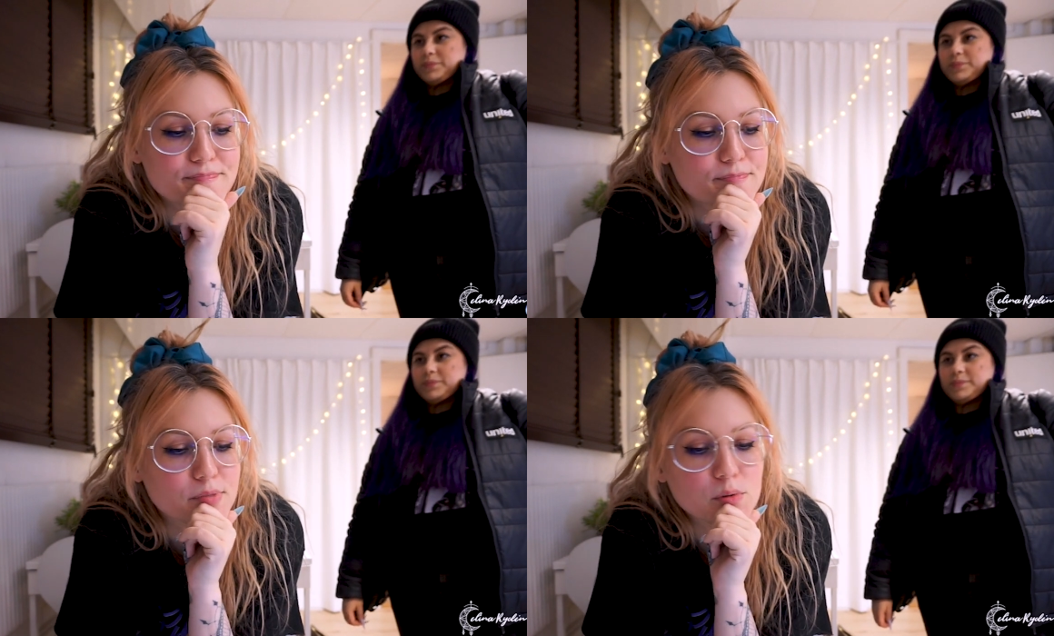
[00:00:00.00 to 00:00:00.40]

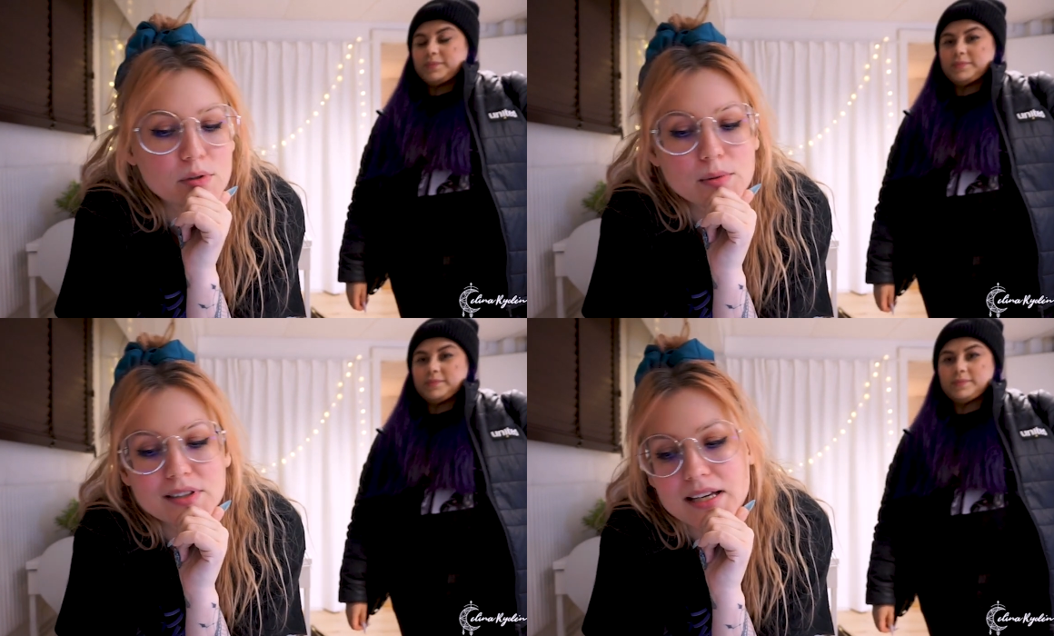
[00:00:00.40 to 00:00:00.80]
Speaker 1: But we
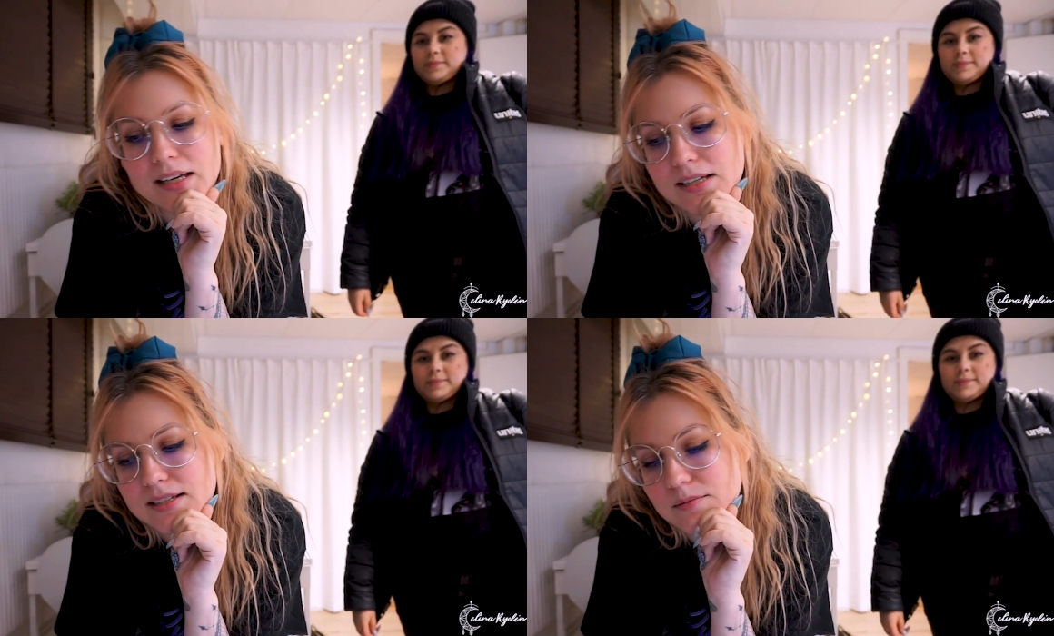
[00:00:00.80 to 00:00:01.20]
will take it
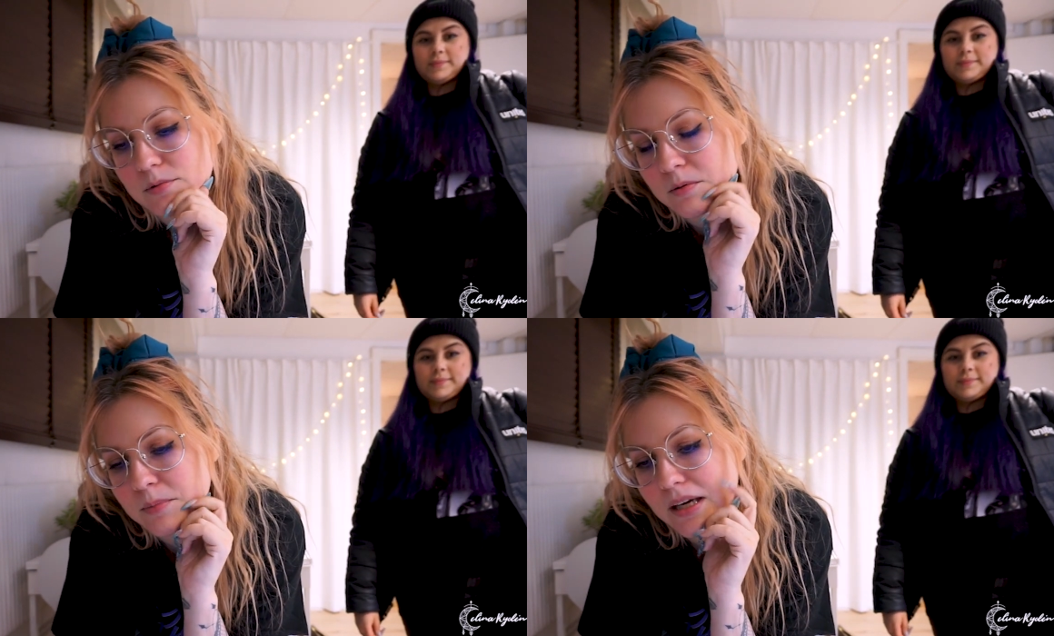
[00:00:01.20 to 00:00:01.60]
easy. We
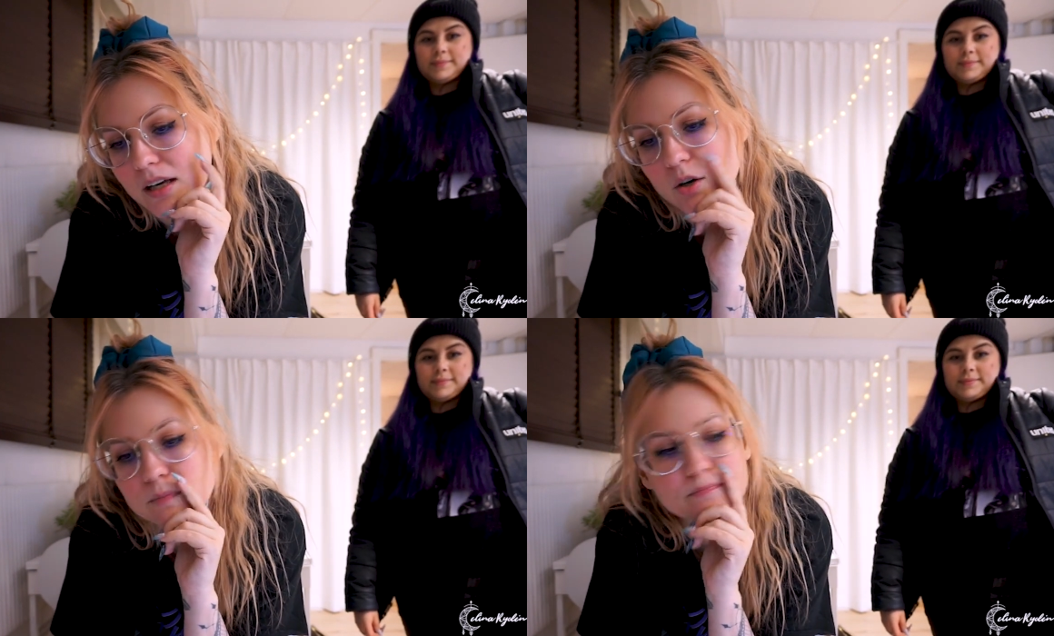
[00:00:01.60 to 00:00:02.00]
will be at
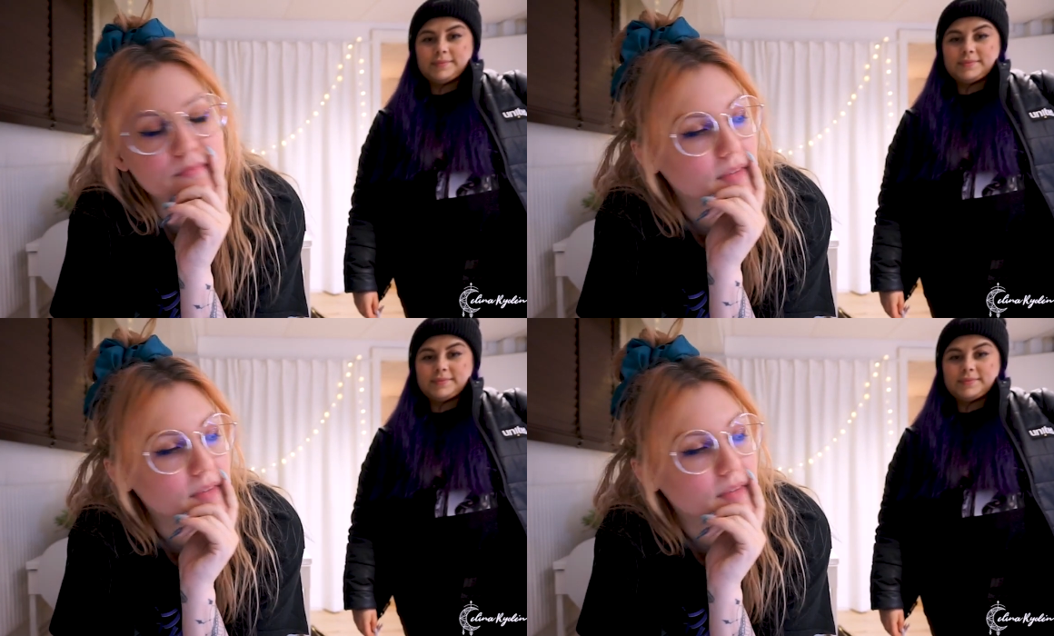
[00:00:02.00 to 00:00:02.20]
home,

*Required action*. Every line from the one containing "[00:00:00.40 to 00:00:00.80]" through the end of the listing is to be copied exactly; the pictures are not.

*Response*.
[00:00:00.40 to 00:00:00.80]
Speaker 1: But we
[00:00:00.80 to 00:00:01.20]
will take it
[00:00:01.20 to 00:00:01.60]
easy. We
[00:00:01.60 to 00:00:02.00]
will be at
[00:00:02.00 to 00:00:02.20]
home,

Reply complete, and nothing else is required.